# Stable Baselines3 - Training, Saving and Loading

Github Repo: [https://github.com/DLR-RM/stable-baselines3](https://github.com/DLR-RM/stable-baselines3)


[RL Baselines3 Zoo](https://github.com/DLR-RM/rl-baselines3-zoo) is a training framework for Reinforcement Learning (RL), using Stable Baselines3.

It provides scripts for training, evaluating agents, tuning hyperparameters, plotting results and recording videos.

Documentation is available online: [https://stable-baselines3.readthedocs.io/](https://stable-baselines3.readthedocs.io/)

## Install Dependencies and Stable Baselines Using Pip


```
pip install stable-baselines3[extra]
```

In [1]:
# for autoformatting
# %load_ext jupyter_black

In [4]:
# !apt-get update && apt-get install swig cmake
!conda install -y swig
!pip install box2d-py
# !pip install "stable-baselines3[extra]>=2.0.0a4"
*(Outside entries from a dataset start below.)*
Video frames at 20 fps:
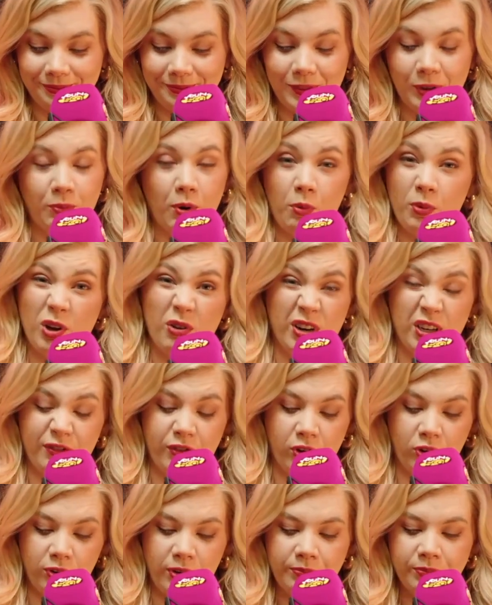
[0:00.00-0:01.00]
You probably already
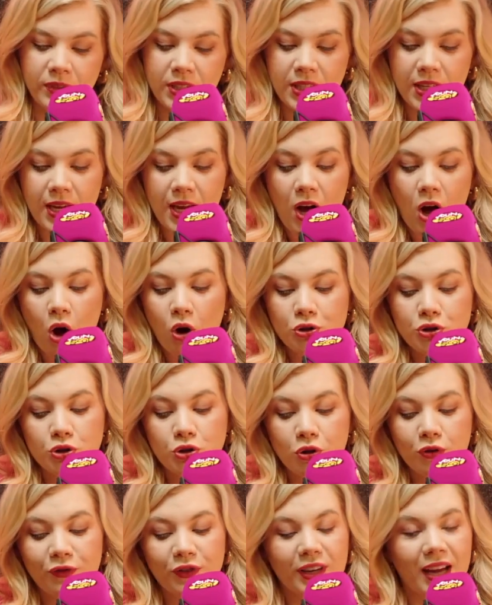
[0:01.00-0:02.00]
follow him. Also,
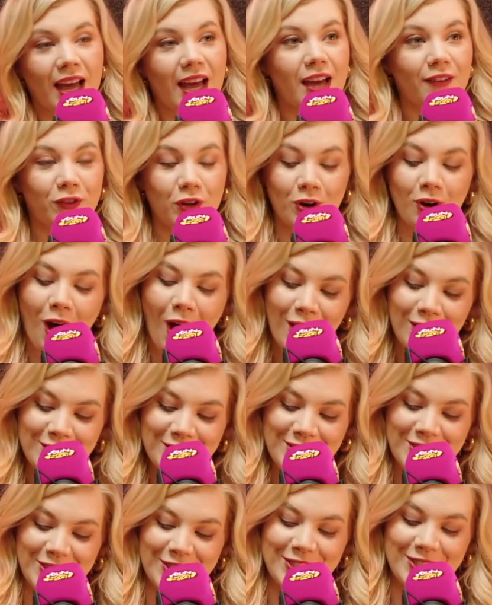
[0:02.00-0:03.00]
don't forget, if you're
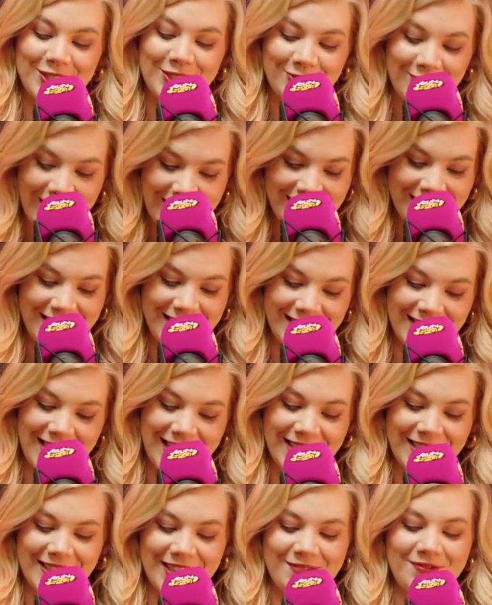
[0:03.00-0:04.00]
under
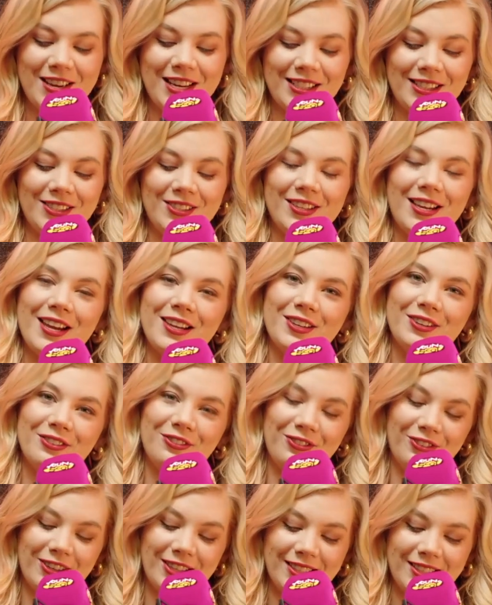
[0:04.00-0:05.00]
26, then make sure you get your
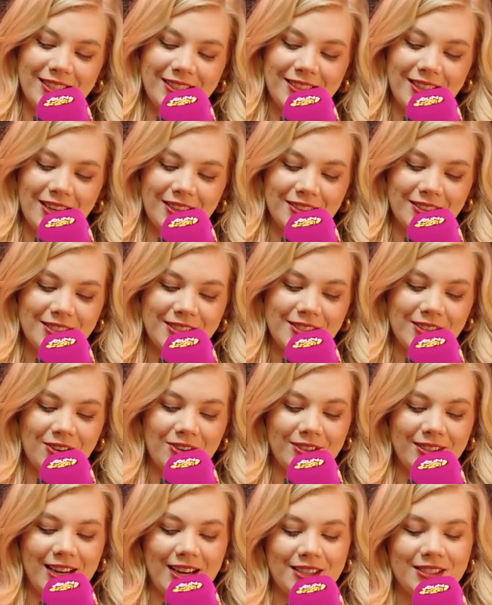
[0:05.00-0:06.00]
free Young
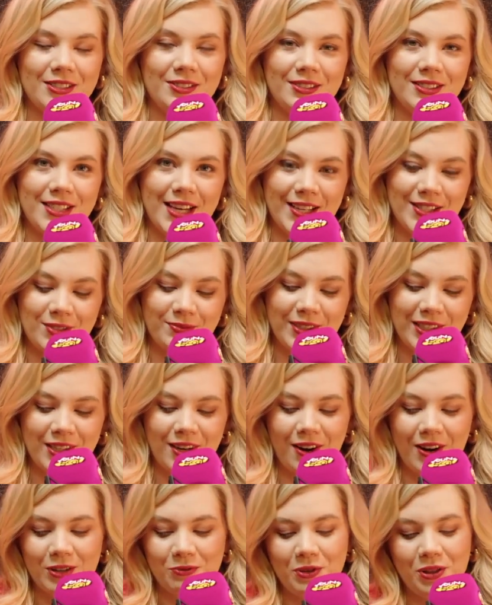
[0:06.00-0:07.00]
Scot National Entitlement
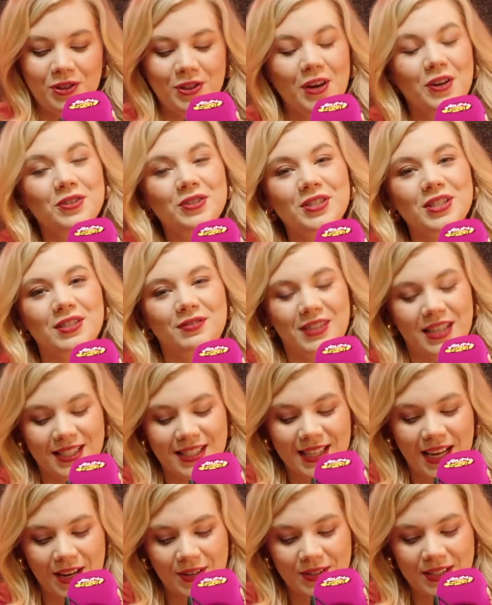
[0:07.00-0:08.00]
Card with thousands of
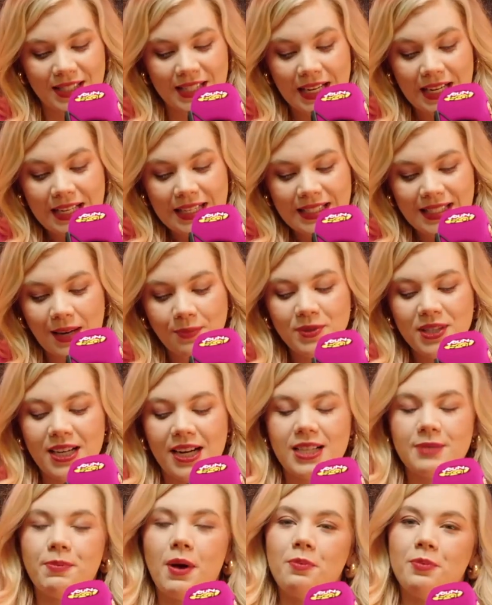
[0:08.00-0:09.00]
discounts,
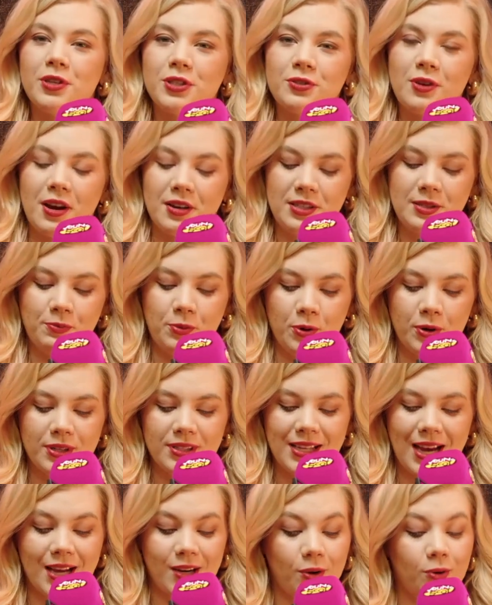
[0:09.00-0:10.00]
subsidised public
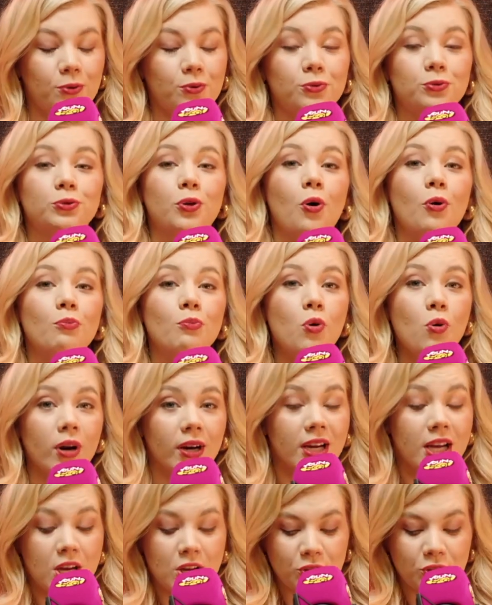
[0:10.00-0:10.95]
transport, and a whole lot more.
Collecting package metadata (current_repodata.json): done
Solving environment: done

## Package Plan ##

  environment location: /home/ismail/anaconda3

  added / updated specs:
    - swig


The following packages will be downloaded:

    package                    |            build
    ---------------------------|-----------------
    swig-4.0.2                 |       h295c915_4         1.1 MB
    ------------------------------------------------------------
                                           Total:         1.1 MB

The following NEW packages will be INSTALLED:

  swig               pkgs/main/linux-64::swig-4.0.2-h295c915_4 None



Downloading and Extracting Packages
swig-4.0.2           | 1.1 MB    | ##################################### | 100% 
Preparing transaction: done
Verifying transaction: done
Executing transaction: done
Retrieving notices: ...working... done
Collecting box2d-py
  Using cached box2d-py-2.3.8.tar.gz (374 kB)
Building wheels for collected packages: box2d

## Import policy, RL agent, ...

In [5]:
import gymnasium as gym
import numpy as np

from stable_baselines3 import DQN

## Create the Gym env and instantiate the agent

For this example, we will use Lunar Lander environment.

"Landing outside landing pad is possible. Fuel is infinite, so an agent can learn to fly and then land on its first attempt. Four discrete actions available: do nothing, fire left orientation engine, fire main engine, fire right orientation engine. "

Lunar Lander environment: [https://gymnasium.farama.org/environments/box2d/lunar_lander/](https://gymnasium.farama.org/environments/box2d/lunar_lander/)

![Lunar Lander](https://cdn-images-1.medium.com/max/960/1*f4VZPKOI0PYNWiwt0la0Rg.gif)


We chose the MlpPolicy because input of Lunar Lander is a feature vector, not images.

The type of action to use (discrete/continuous) will be automatically deduced from the environment action space



In [6]:
model = DQN(
    "MlpPolicy",
    "LunarLander-v2",
    verbose=1,
    exploration_final_eps=0.1,
    target_update_interval=250,
)

Using cpu device
Creating environment from the given name 'LunarLander-v2'
Wrapping the env with a `Monitor` wrapper
Wrapping the env in a DummyVecEnv.


We load a helper function to evaluate the agent:

In [7]:
from stable_baselines3.common.evaluation import evaluate_policy

Let's evaluate the un-trained agent, this should be a random agent.

In [8]:
# Separate env for evaluation
eval_env = gym.make("LunarLander-v2")

# Random Agent, before training
mean_reward, std_reward = evaluate_policy(
    model,
    eval_env,
    n_eval_episodes=10,
    deterministic=True,
)

print(f"mean_reward={mean_reward:.2f} +/- {std_reward}")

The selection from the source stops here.